1. Introduction
In recent years, machine learning models have been widely adopted in edge devices. Applying these models to resource-constrained hardware has accelerated research into the design of both computationally efficient neural network models and specialized hardware accelerators that are optimized to execute these neural networks. Many compact neural networks for mobile deployment have been designed, but optimal performance for a given hardware platform can only be achieved when the network is co-designed for it—not every model design choice that aims to improve efficiency does so on every hardware platform.
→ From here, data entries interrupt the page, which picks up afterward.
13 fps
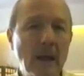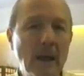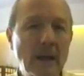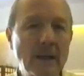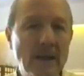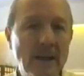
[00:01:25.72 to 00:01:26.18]

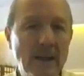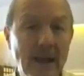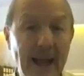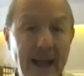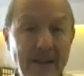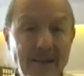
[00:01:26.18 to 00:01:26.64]
In the
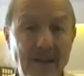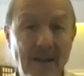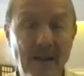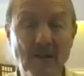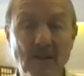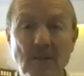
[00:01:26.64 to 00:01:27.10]

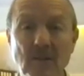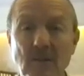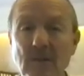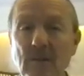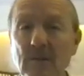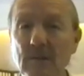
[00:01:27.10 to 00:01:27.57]
classics,
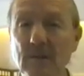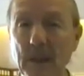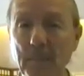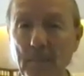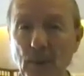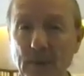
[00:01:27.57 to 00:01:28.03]

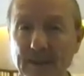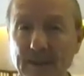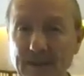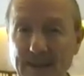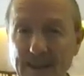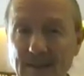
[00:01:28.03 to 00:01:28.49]
they put
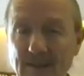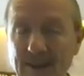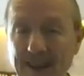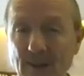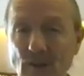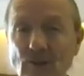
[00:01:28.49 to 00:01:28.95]
these
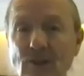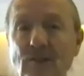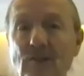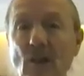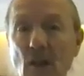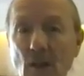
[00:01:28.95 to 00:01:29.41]

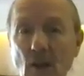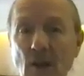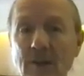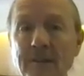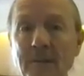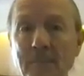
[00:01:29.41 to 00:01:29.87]
energies
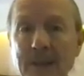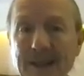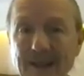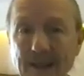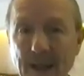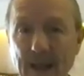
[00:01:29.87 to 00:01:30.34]
along the
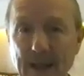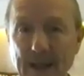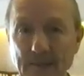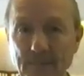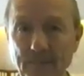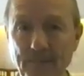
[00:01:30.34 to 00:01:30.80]
midline.
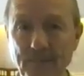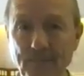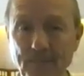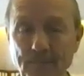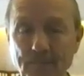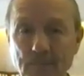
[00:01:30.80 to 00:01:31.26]

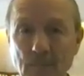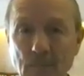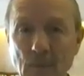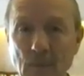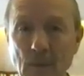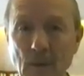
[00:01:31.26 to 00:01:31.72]

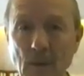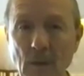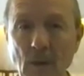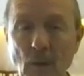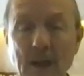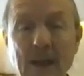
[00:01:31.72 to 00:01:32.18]

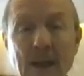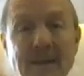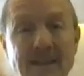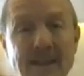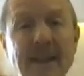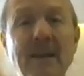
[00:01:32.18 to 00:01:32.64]
We
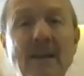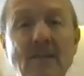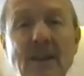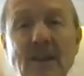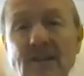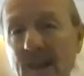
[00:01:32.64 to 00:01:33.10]
can think of
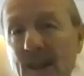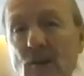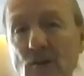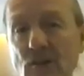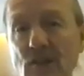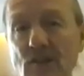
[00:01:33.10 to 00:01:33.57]
these
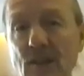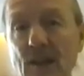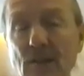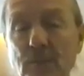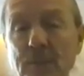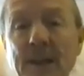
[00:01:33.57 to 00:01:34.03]
energies
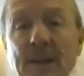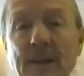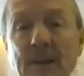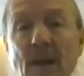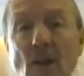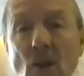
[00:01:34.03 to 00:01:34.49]
as
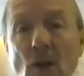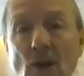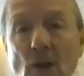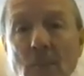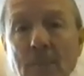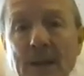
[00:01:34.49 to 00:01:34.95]
being
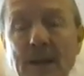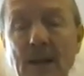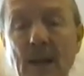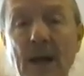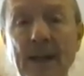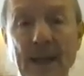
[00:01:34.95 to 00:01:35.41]
along our
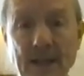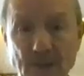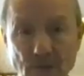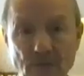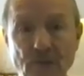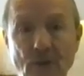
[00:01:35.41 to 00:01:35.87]
midline, and
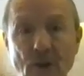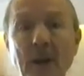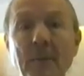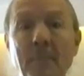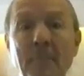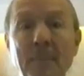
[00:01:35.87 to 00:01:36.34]
the
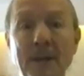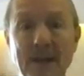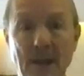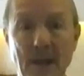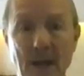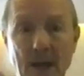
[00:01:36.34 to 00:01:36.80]
front
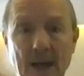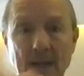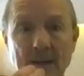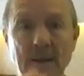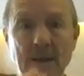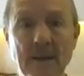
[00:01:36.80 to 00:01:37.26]

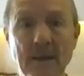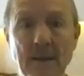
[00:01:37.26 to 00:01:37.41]
midline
However, designing neural networks that can run on a certain target platform with a target latency is a complex task as there are many design choices, ranging from the type of layers used to the spatial resolution and the channel width of each block. Early work was carried out by manually designing efficient networks. MobileNetV1 [
1] and its introduction of depthwise separable convolutions stimulated the beginning of a research field focused on the design of efficient vision models that can be deployed on embedded and mobile platforms. Subsequently, improved model architectures were released: MobileNetV2 [
2] adds inverted residuals and inverted bottlenecks and MobileNetV3 [
3] expands this further by adding a squeeze-and-excitation module [
4] to the bottleneck structure. Another family of efficient models based on group convolutions and a shuffle operator are the ShuffleNets [
5,
6]. All these models use multi-layer
building blocks that are repeated multiple times in the network. Their design process focuses mainly on optimising the layer structure of the building blocks to make them hardware efficient. Different variations of a network are typically manually designed [
6,
7,
8], or scaled using a single complexity parameter to trade-off between task performance (e.g., accuracy) and computational cost, e.g., input resolution or channel width [
1,
6].
In order to compare such efficient models, most studies have used curve estimates that show the trade-off between accuracy and a model complexity metric, such as FLOPs or latency, for predefined model variants of a model family. These curves allow practitioners to gain insight into these trade-offs and make the best choices for their design constraints. The problem with curve-based comparisons is that they only use a handful of model variants, while each model type still has a very large number of hyperparameters. Once the initial mobile building blocks had been established, the design process, therefore, shifted towards neural architecture search to find new state-of-the-art efficient models. Networks optimized with NAS have repeatedly been shown to outperform manually designed networks [
9,
10,
11,
12,
13]. As efficient models are targeted towards mobile and embedded platforms, they are often resource-constrained. Hardware-aware NAS incorporates these constraints into the search, which enables the finding of optimal models for specific target platforms [
14,
15,
16,
17]. However, the effectiveness of NAS comes with the very large computational cost of training and evaluating many candidate networks. A truly wide search is only feasible when large budgets can be spent on computing resources. For this reason, in practice, the search space of current NAS methods is usually constrained using techniques such as parameter sharing [
13]. These so called one-shot NAS approaches amortize the training cost of all networks in the search space by training all possible architectures together in a large supernet, reducing the cost of NAS by several orders of magnitude [
18]. As a result most approaches in NAS now use a search space with a single fixed building block while searching for other important parameters, such as network depth and width or kernel filter size. The choice of the layer structure within the building block itself is mostly based on the literature, common practice or previous experience.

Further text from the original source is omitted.